Se acercó un paso más, ignorando el olor a humedad y a calle que desprendía el hombre. En ese momento, no había distancias sociales, no había lujos ni pobreza. Solo había una verdad que latía con fuerza.
—¿Puedo verlo? —pidió ella, extendiendo una mano que temblaba visiblemente.
El hombre dudó. Apretó el collar contra su pecho, como si temiera que aquella mujer elegante, vestida con un abrigo que costaba más que todo lo que él había visto en años, se lo fuera a arrebatar.
—No me lo quite, por favor —suplicó él—. Es mi única prueba.
—¿Prueba de qué? —preguntó Elena, sintiendo que el corazón le martilleaba en las sienes.
—De que una vez tuve un hogar. De que una vez alguien me quiso —dijo el hombre, bajando la mirada hacia sus pies descalzos y sucios.
Aquellas palabras fueron como un puñal directo al pecho de Elena. El recuerdo de una tarde de domingo, en un parque lleno de gente, volvió a su mente con una nitidez aterradora.
Hacía veinte años, su vida se había roto en mil pedazos. Un descuido de segundos, una multitud que se movía como una marea, y su pequeño Mateo había desaparecido de su lado.
Desde aquel día, Elena no había pasado una sola noche sin rezar, sin buscar, sin gastar fortunas en investigadores que siempre terminaban dándole la misma respuesta vacía: «Lo sentimos, señora, no hay rastro».
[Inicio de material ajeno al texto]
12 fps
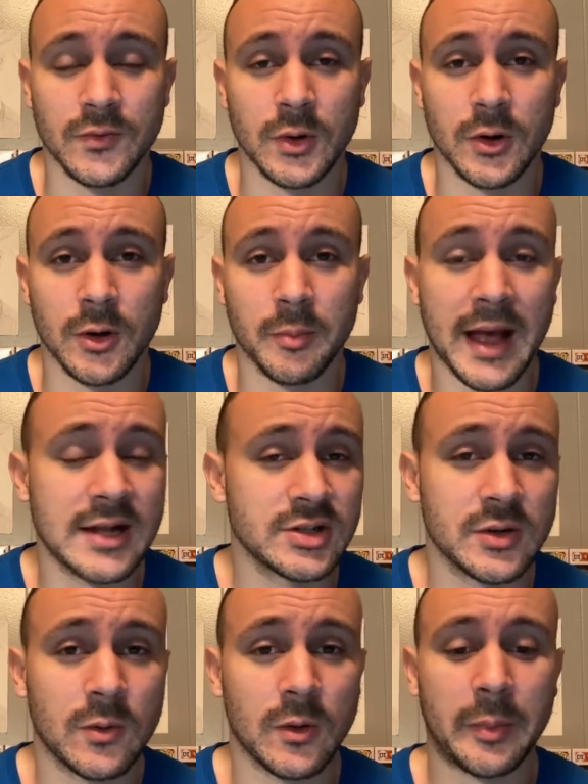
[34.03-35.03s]
your
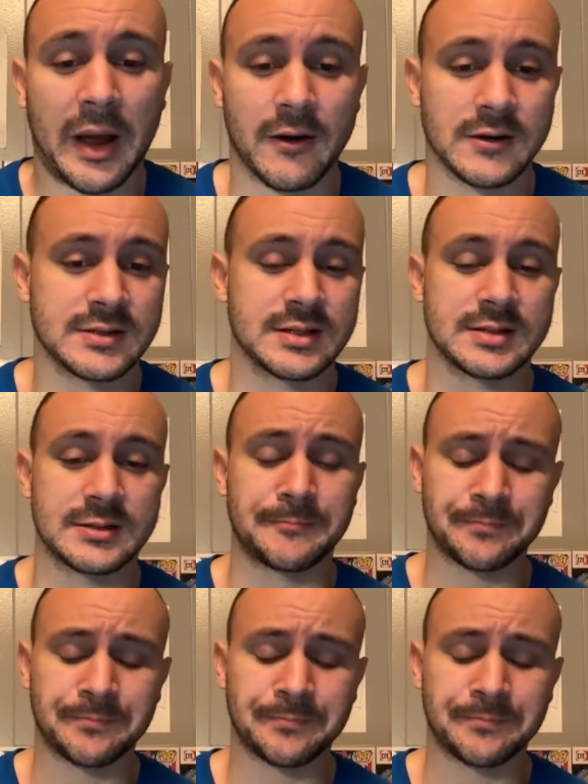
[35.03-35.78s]
magic or power system.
Pero ahora, en esta esquina olvidada de la ciudad, bajo un cielo gris que amenazaba tormenta, el pasado la golpeaba de frente.
—No te lo voy a quitar —prometió Elena, haciendo un esfuerzo sobrehumano por mantener la compostura—. Solo quiero ver la foto que hay dentro. Si es que todavía está ahí.
El hombre, al ver la sinceridad y la angustia en el rostro de la mujer, cedió lentamente. Con dedos torpes, abrió el pequeño cierre del relicario.
Elena se inclinó, conteniendo el aliento. Sus ojos buscaron la pequeña imagen protegida por un cristal rayado y amarillento.
Y ahí estaba.
Era una fotografía diminuta de una mujer joven, sonriendo con un bebé en brazos. La mujer de la foto era ella, una Elena de hace veinte años, llena de esperanza y sin una sola cana en su cabello.
—Dios mío… —exclamó Elena, llevándose las manos a la boca para ahogar un grito.
—¿Usted conoce a esta mujer? —preguntó el hombre, con una chispa de esperanza iluminando su rostro cansado—. He pasado años preguntando, tratando de recordar… pero los recuerdos son como humo.
Elena no podía responder. El nudo en su garganta era tan grande que sentía que se asfixiaba.
Miró al hombre de nuevo, pero esta vez no vio la barba descuidada ni la suciedad. Vio la forma de su nariz, la curva de sus cejas y, sobre todo, esa pequeña marca de nacimiento en forma de luna cerca de su oreja derecha.
—Mateo… —susurró ella, mientras las primeras gotas de lluvia empezaban a caer, mezclándose con sus lágrimas.
El hombre se tensó al escuchar ese nombre. Sus ojos se abrieron de par en par y un escalofrío recorrió su cuerpo.
—¿Cómo… cómo sabe mi nombre? —preguntó él, retrocediendo un paso, asustado por la reacción de la mujer.